**WHAT TO DO**
Among the lines below, copy exactly those from the one with "(0.00 s to 1.00 s)" through the one with "Transcript: it's just", counting both ends.

**RECORDS FOR PROCESSING**
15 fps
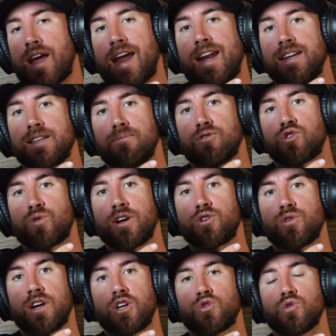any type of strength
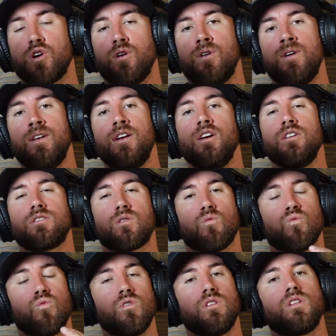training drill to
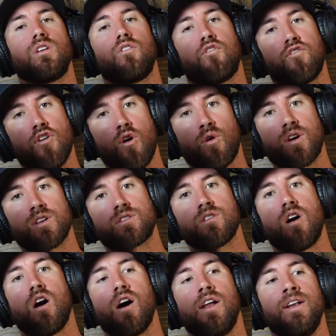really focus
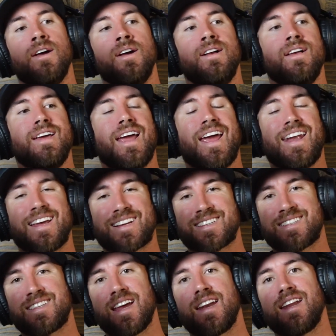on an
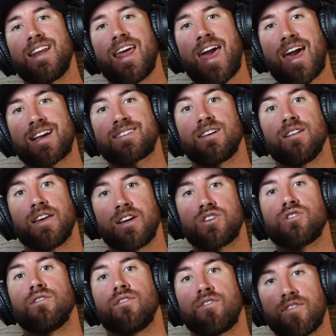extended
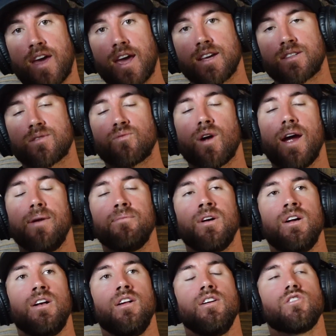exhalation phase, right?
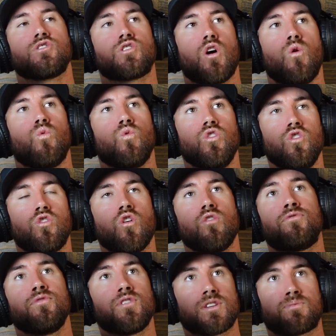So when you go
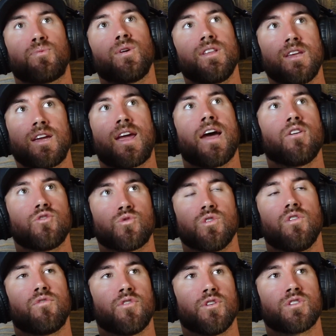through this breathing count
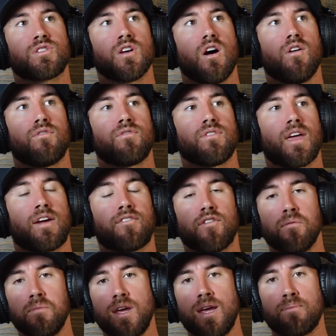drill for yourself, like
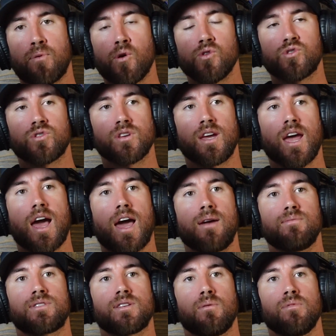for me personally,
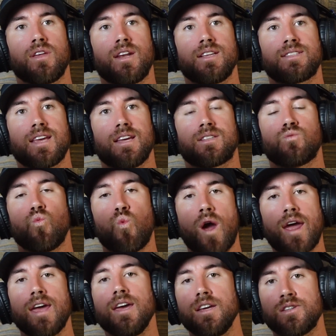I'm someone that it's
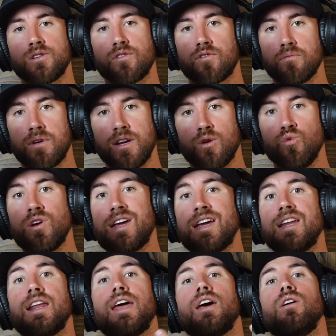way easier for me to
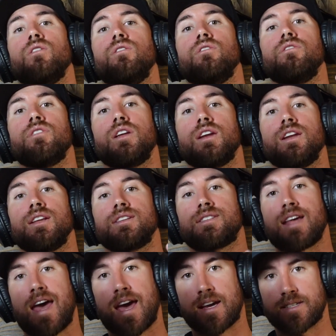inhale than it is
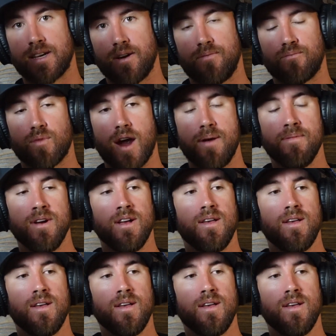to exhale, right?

==

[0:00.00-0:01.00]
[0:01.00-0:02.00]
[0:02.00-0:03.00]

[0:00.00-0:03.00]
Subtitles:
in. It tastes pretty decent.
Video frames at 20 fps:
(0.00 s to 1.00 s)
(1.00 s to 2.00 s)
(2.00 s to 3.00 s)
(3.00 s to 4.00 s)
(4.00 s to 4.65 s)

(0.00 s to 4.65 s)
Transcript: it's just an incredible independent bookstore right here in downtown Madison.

**RESULT FOR THIS EXERCISE**
(0.00 s to 1.00 s)
(1.00 s to 2.00 s)
(2.00 s to 3.00 s)
(3.00 s to 4.00 s)
(4.00 s to 4.65 s)

(0.00 s to 4.65 s)
Transcript: it's just an incredible independent bookstore right here in downtown Madison.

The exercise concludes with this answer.